I Carabinieri, secondo quanto si è appreso, stanno anche effettuando delle perquisizioni all’interno della “Fenice”, e stanno verificando la regolarità di alcune assunzioni all’Arpab: per quest’ultima vicenda, sono stati emessi quattro avvisi di garanzia, uno dei quali notificato a un esponente politico lucano. Sigillito ha ricoperto l’incarico di direttore generale dell’Arpab dal 2006 al 2010.

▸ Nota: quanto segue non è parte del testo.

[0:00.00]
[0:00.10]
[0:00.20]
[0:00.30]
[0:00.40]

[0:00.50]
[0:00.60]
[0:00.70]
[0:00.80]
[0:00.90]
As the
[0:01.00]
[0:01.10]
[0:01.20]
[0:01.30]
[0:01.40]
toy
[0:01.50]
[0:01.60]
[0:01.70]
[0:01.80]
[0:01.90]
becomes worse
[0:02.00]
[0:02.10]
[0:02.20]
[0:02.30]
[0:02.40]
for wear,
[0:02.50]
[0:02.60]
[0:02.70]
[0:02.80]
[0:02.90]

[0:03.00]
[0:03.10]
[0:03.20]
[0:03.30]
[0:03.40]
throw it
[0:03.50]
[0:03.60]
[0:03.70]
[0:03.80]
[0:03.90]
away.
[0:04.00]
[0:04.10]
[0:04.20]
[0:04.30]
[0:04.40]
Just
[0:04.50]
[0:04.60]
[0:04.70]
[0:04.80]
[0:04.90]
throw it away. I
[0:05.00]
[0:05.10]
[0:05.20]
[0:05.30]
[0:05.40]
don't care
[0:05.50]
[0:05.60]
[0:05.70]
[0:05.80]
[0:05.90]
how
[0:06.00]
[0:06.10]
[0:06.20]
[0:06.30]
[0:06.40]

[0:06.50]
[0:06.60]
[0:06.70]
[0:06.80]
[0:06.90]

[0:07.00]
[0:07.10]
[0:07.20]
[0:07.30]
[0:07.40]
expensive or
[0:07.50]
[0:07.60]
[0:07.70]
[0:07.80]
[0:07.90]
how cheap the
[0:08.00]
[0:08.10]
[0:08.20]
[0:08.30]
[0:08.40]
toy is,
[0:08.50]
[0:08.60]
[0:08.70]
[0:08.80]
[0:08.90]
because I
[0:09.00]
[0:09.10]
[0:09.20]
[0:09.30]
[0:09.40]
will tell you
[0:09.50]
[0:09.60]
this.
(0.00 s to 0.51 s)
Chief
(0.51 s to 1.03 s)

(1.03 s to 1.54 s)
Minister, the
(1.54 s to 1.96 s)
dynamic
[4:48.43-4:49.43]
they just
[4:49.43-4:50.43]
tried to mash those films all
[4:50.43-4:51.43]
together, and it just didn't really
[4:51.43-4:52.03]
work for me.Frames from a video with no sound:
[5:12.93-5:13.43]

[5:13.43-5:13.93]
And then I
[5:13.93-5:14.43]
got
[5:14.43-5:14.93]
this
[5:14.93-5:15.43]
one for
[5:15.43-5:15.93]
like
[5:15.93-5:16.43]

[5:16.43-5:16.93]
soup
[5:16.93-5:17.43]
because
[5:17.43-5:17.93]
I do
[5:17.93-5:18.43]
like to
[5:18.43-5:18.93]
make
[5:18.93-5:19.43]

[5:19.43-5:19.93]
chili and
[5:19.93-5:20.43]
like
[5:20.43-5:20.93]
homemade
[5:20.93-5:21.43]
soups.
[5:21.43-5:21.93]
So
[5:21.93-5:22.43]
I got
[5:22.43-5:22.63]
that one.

INDAGATO ANCHE ASSESSORE REGIONALE RESTAINO
L'assessore regionale della Basilicata alle attività produttive, Erminio Restaino (Pd), è indagato su una vicenda che riguarda la gestione operativa dell’Arpab, nell’ambito di un’inchiesta condotta dalla Procura della Repubblica di Potenza sull'inquinamento prodotto dall’impianto di termovalorizzazione dei rifiuti «Fenice» di Melfi (Potenza) e sulla mancata comunicazione dei dati ambientali da parte della stessa Arpab.
«Le ipotesi per le quali sono in corso accertamenti a mio carico – ha detto Restaino attraverso l’ufficio stampa della giunta regionale – riguardano la gestione operativa dell’Arpab, mentre non c'è alcun collegamento con le ipotesi di reato della vicenda 'Fenicè».
Restaino ha specificato: «Si ipotizza un mio ruolo nel consigliare l’allora direttore generale dell’Agenzia su come ottenere finanziamenti dalla Regione nelle attività di reclutamento del personale presso la stessa Arpab e nella difesa dell’Agenzia, attraverso un comunicato stampa diramato a seguito dell’audizione del direttore generale presso la terza commissione». L’assessore si è detto «assolutamente sereno anche per l’occasione di poter chiarire che mi viene offerta» ed ha espresso «piena fiducia in quanto stanno effettuando – ha concluso – gli accertamenti per le vicende che mi riguardano».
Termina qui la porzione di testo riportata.